Na Anima, foi possível observar como o pensamento lean consegue mobilizar as pessoas quando se tem um propósito claro. Hoje é possível ver em todos os níveis de atendimento, funcionários inquietos e inconformados com o erro, sempre em busca pela causa raiz dos problemas e de uma solução que seja definitiva. São muito mais engajadas com o melhor para o alunos e contagiadas pelo melhorar sempre através dos kaizen.

Ainda há muito para se fazer, e a Anima sabe que está ainda nos passos iniciais de uma apaixonante jornada evolutiva e interminável.

Sobre os autores

Flávio Vouguinha é graduado em Comunicação Social / com habilitação em Relações Públicas na PUC – Minas e especialista em Gestão Estratégica de Marketing e Gestão Estratégica de Projetos no Centro Universitário UNA. Sempre atuou como coordenador e consultor na área de planejamento de negócios, atendimento e relacionamento com clientes, em empresas do segmento financeiro, comunicação e educação, como Banco Mercantil do Brasil, Kroton Educacional e Centro Universitário Una.
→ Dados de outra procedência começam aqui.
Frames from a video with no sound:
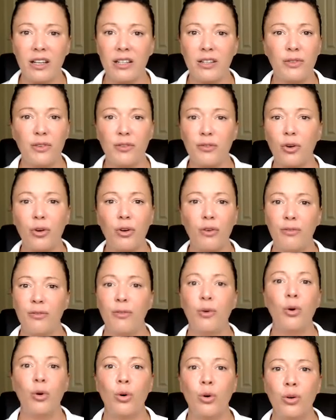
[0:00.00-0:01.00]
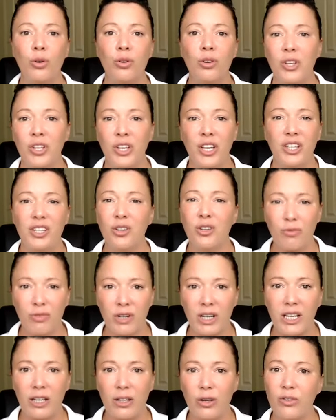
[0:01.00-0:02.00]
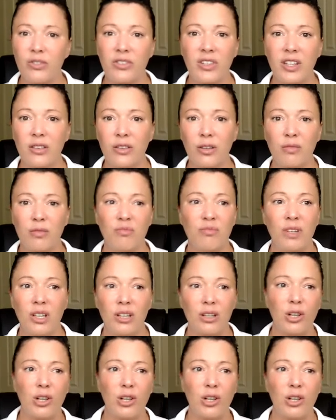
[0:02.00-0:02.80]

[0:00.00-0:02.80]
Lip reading: If you've got four and you're not really using them,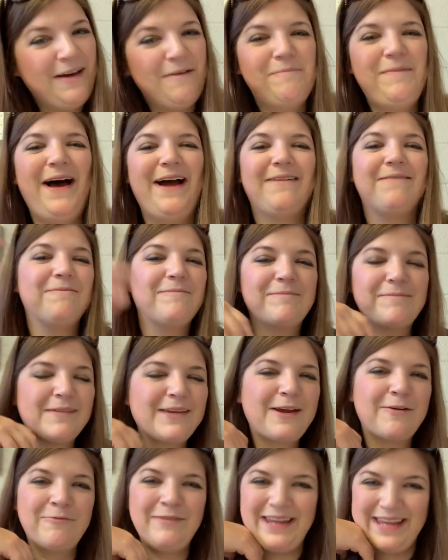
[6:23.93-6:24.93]
But
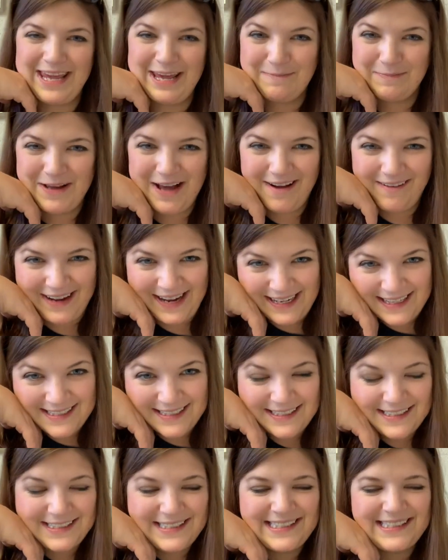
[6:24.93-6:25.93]
we keep going.
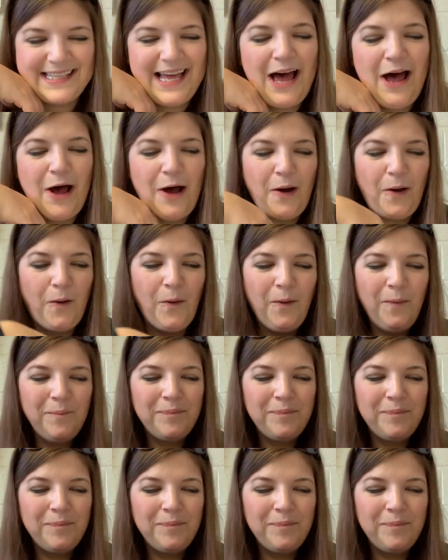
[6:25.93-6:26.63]
SoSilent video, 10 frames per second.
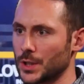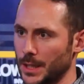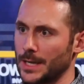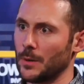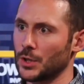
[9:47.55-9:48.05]
sitting
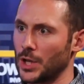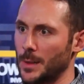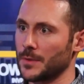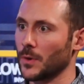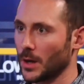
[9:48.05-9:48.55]
down with
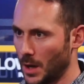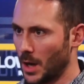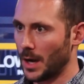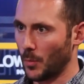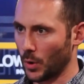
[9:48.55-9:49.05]
James for
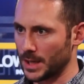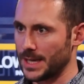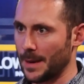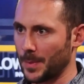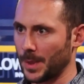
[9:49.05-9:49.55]
a more
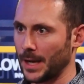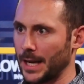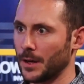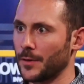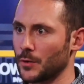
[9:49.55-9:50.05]
in-depth
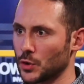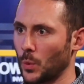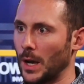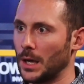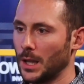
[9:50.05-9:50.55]
interview as
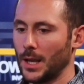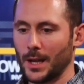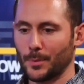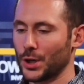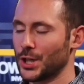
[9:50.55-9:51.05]
well.
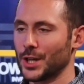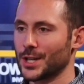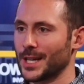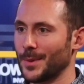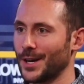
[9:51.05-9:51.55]
Appreciate just
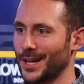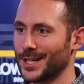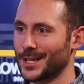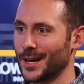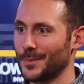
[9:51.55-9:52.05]
coming on and
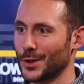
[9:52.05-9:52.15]
starting up the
Atualmente é Gerente de Atendimento e Relacionamento do Grupo Ânima Educação e docente em cursos da graduação e pós graduação do Centro Universitário Una.

Robson Gouveia é gerente de projetos do Lean Institute Brasil. Palestrante e autor de diversos artigos da comunidade lean. Administrador e Engenheiro, com MBA em Logística Empresarial e Supply Chain pela FGV-SP.